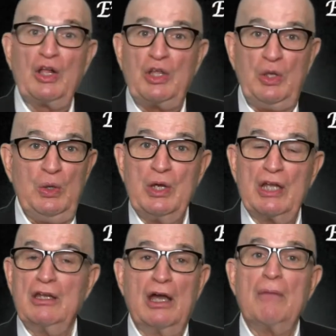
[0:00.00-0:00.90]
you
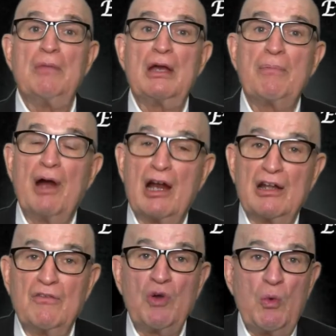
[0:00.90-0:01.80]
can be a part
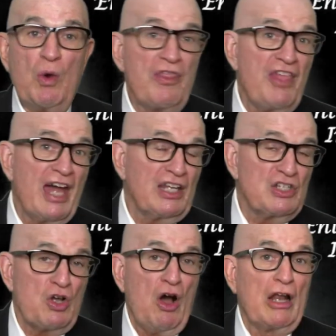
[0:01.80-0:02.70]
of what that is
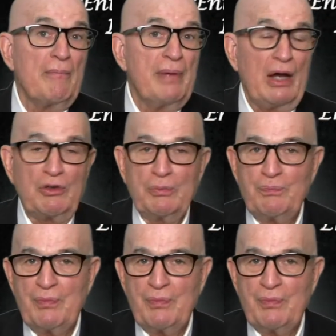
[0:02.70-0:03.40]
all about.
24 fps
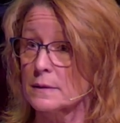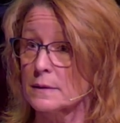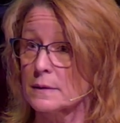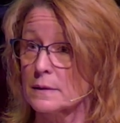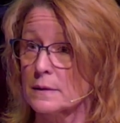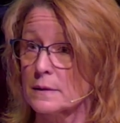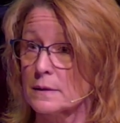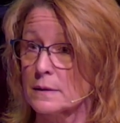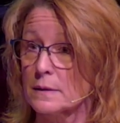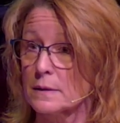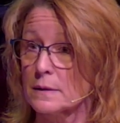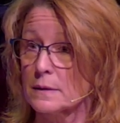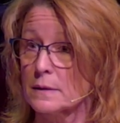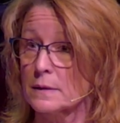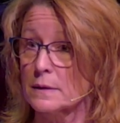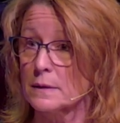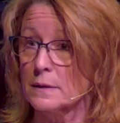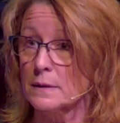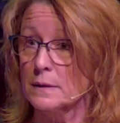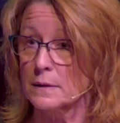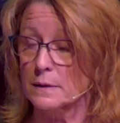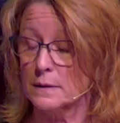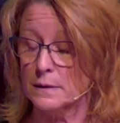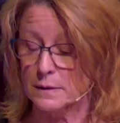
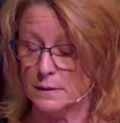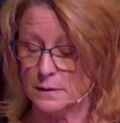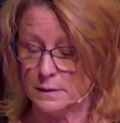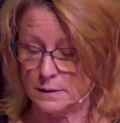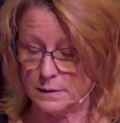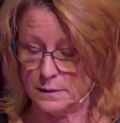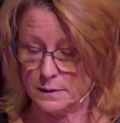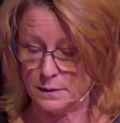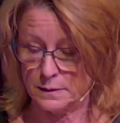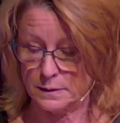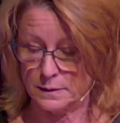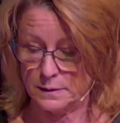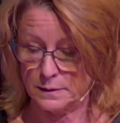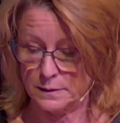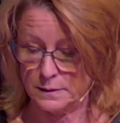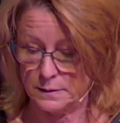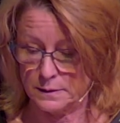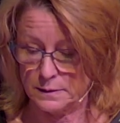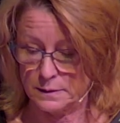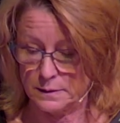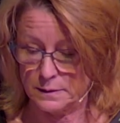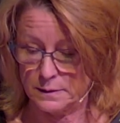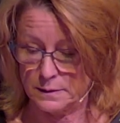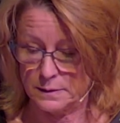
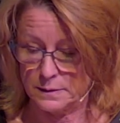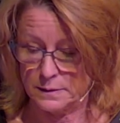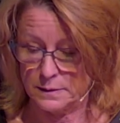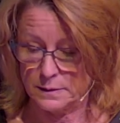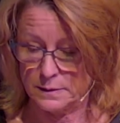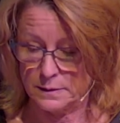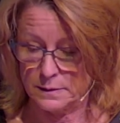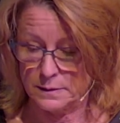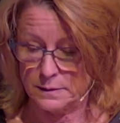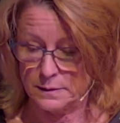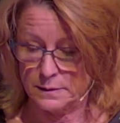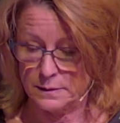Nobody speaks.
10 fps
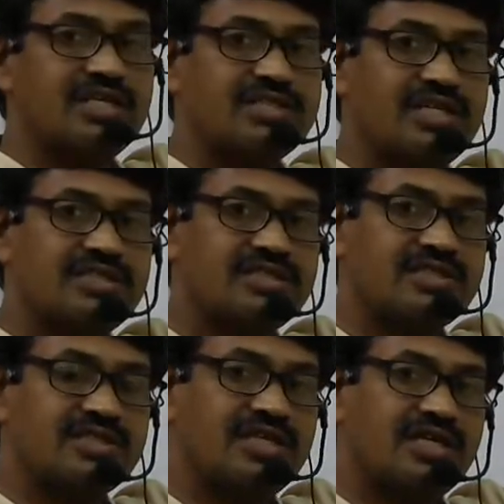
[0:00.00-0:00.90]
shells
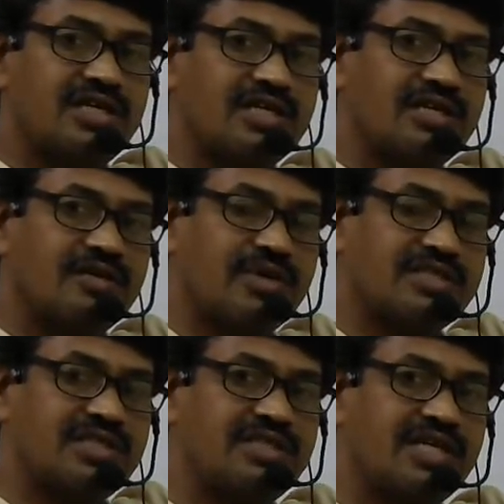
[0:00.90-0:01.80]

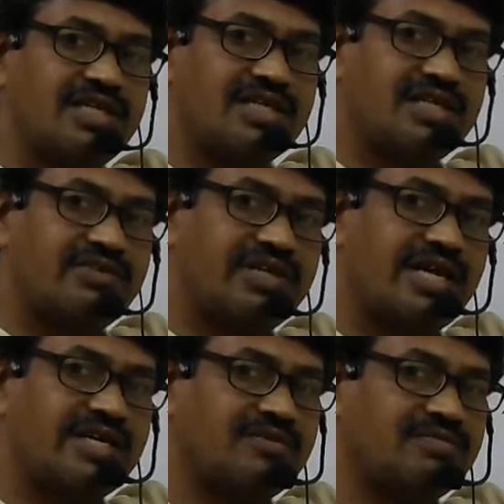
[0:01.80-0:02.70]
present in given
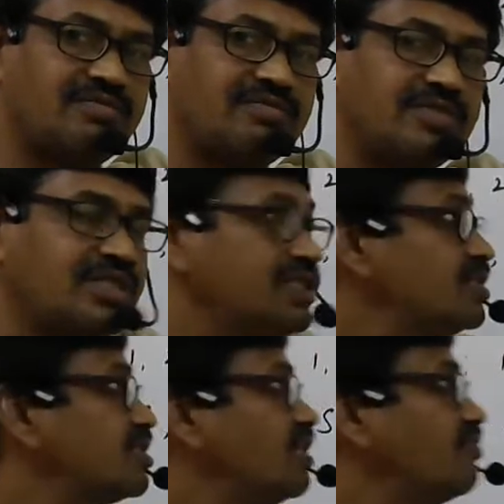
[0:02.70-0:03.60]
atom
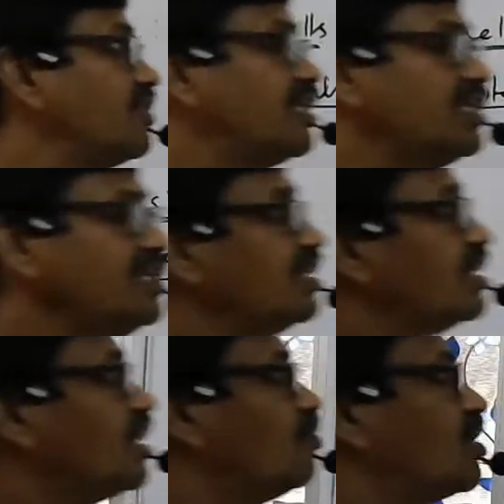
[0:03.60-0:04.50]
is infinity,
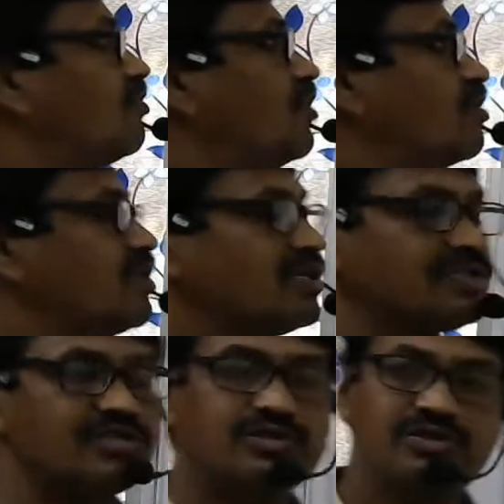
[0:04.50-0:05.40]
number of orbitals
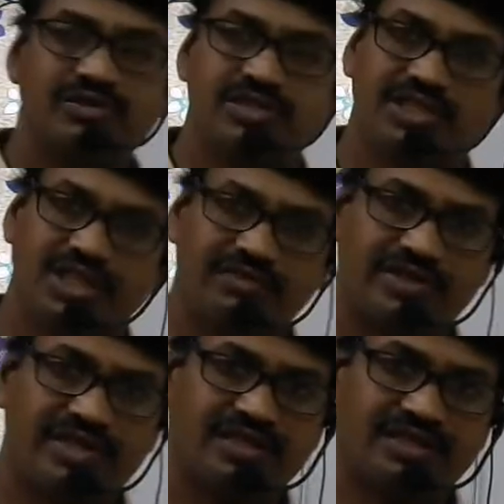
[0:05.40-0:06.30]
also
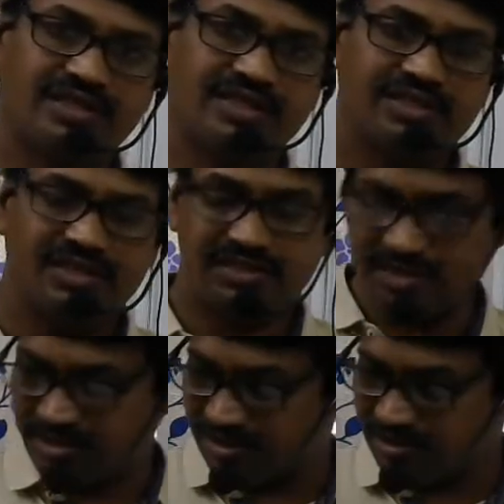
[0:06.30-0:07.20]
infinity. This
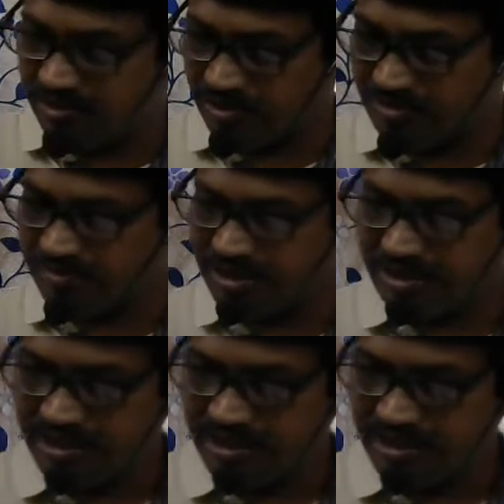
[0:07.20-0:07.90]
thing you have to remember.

——————————

◆ **Problem to solve**: Pictures are to be left out; the records above must be repeated word for word.

◆ **Task response**:
[0:00.00-0:00.90]
you
[0:00.90-0:01.80]
can be a part
[0:01.80-0:02.70]
of what that is
[0:02.70-0:03.40]
all about.
24 fps
Nobody speaks.
10 fps
[0:00.00-0:00.90]
shells
[0:00.90-0:01.80]

[0:01.80-0:02.70]
present in given
[0:02.70-0:03.60]
atom
[0:03.60-0:04.50]
is infinity,
[0:04.50-0:05.40]
number of orbitals
[0:05.40-0:06.30]
also
[0:06.30-0:07.20]
infinity. This
[0:07.20-0:07.90]
thing you have to remember.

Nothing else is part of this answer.